**Records supplied**
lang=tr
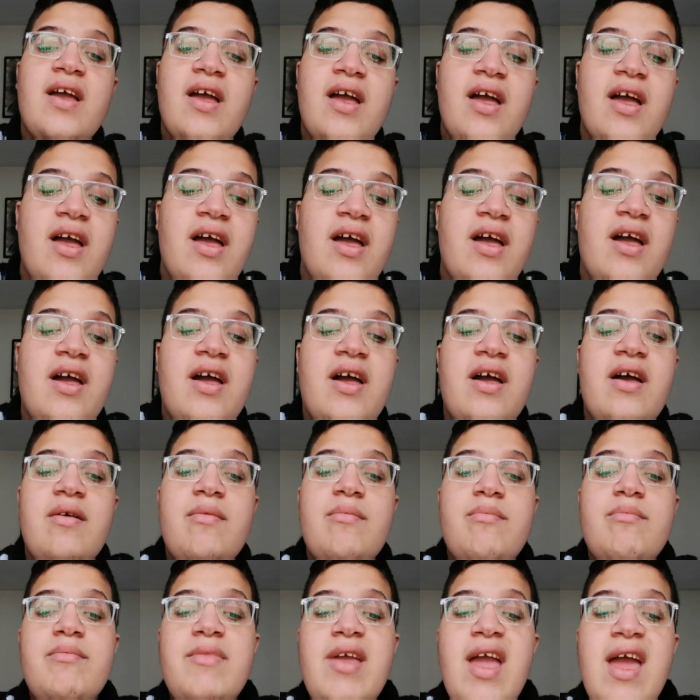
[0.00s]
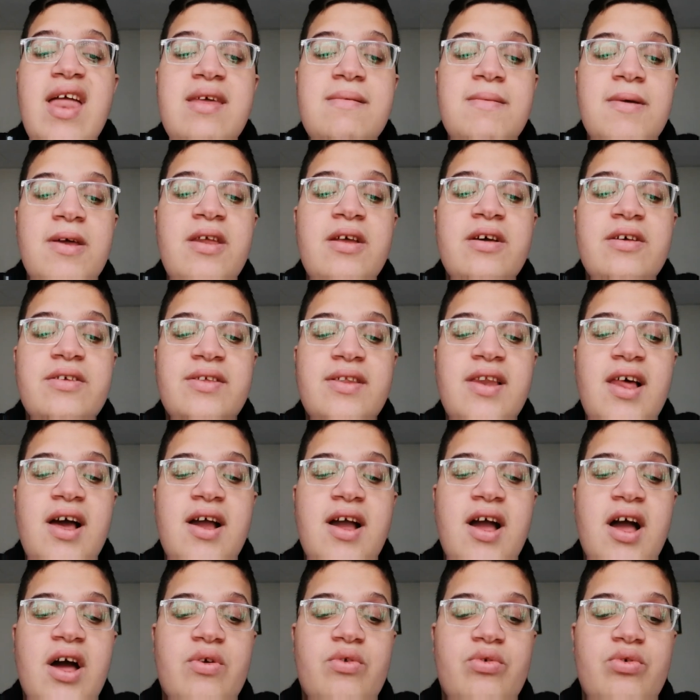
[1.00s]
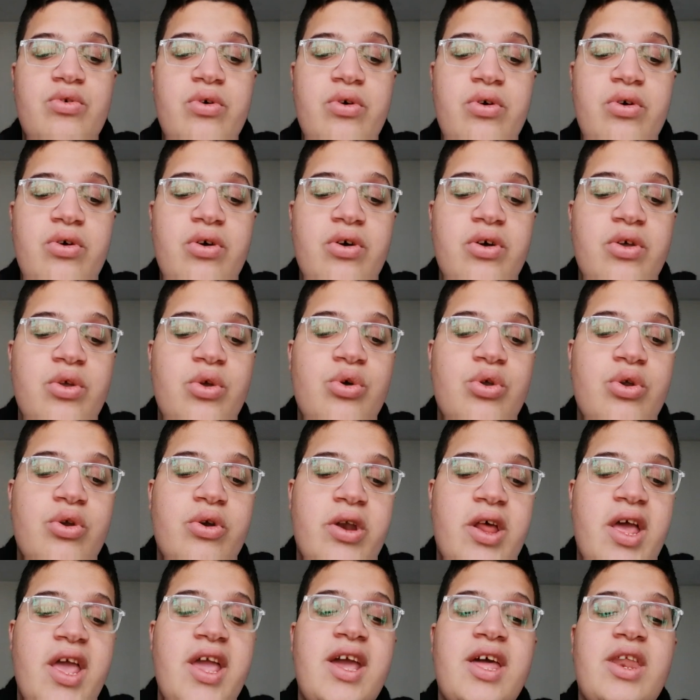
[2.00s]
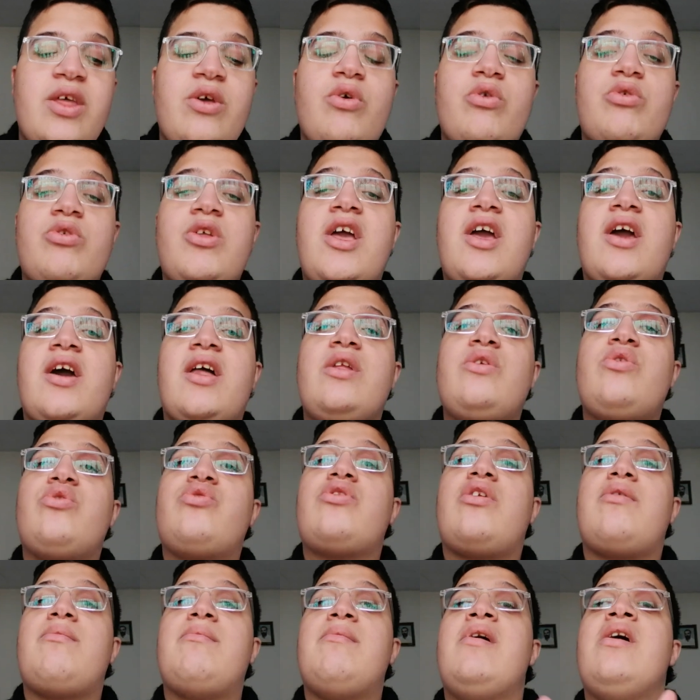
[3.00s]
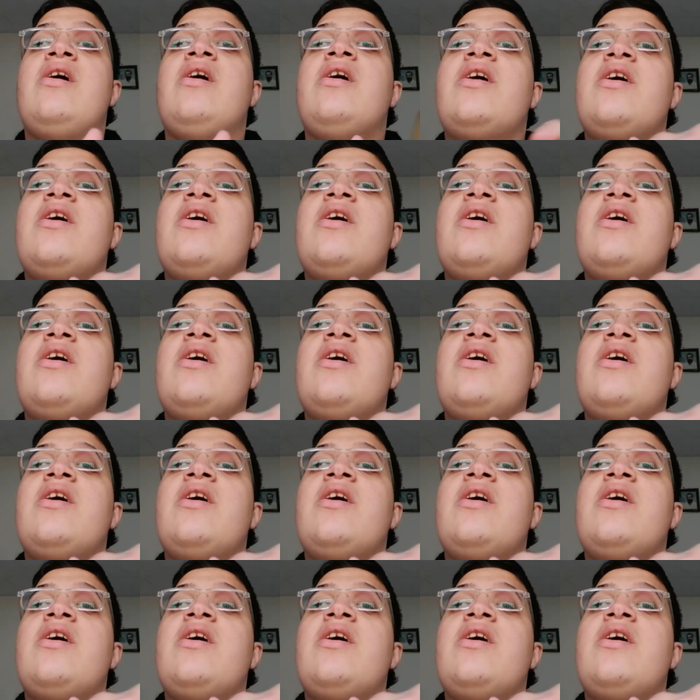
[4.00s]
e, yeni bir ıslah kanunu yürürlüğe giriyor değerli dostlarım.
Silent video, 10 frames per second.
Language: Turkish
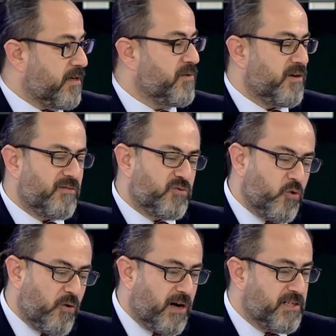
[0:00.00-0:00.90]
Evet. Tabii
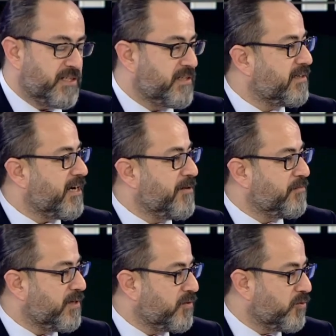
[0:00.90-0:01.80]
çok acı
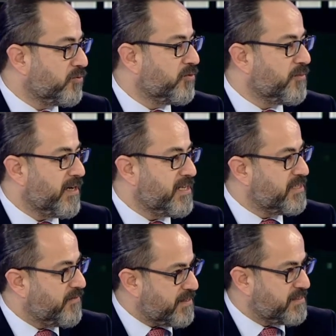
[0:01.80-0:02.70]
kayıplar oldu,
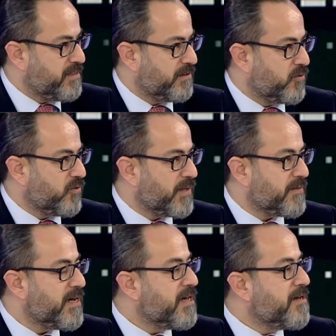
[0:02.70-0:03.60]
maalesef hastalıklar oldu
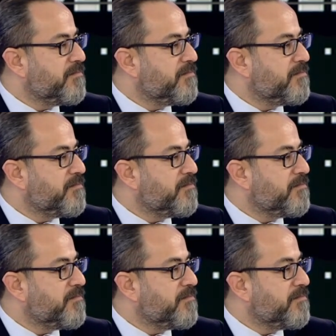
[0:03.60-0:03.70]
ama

**Work instruction**
Everything in the records above must be repeated exactly, except the pictures.

**Response below**
lang=tr
[0.00s]
[1.00s]
[2.00s]
[3.00s]
[4.00s]
e, yeni bir ıslah kanunu yürürlüğe giriyor değerli dostlarım.
Silent video, 10 frames per second.
Language: Turkish
[0:00.00-0:00.90]
Evet. Tabii
[0:00.90-0:01.80]
çok acı
[0:01.80-0:02.70]
kayıplar oldu,
[0:02.70-0:03.60]
maalesef hastalıklar oldu
[0:03.60-0:03.70]
ama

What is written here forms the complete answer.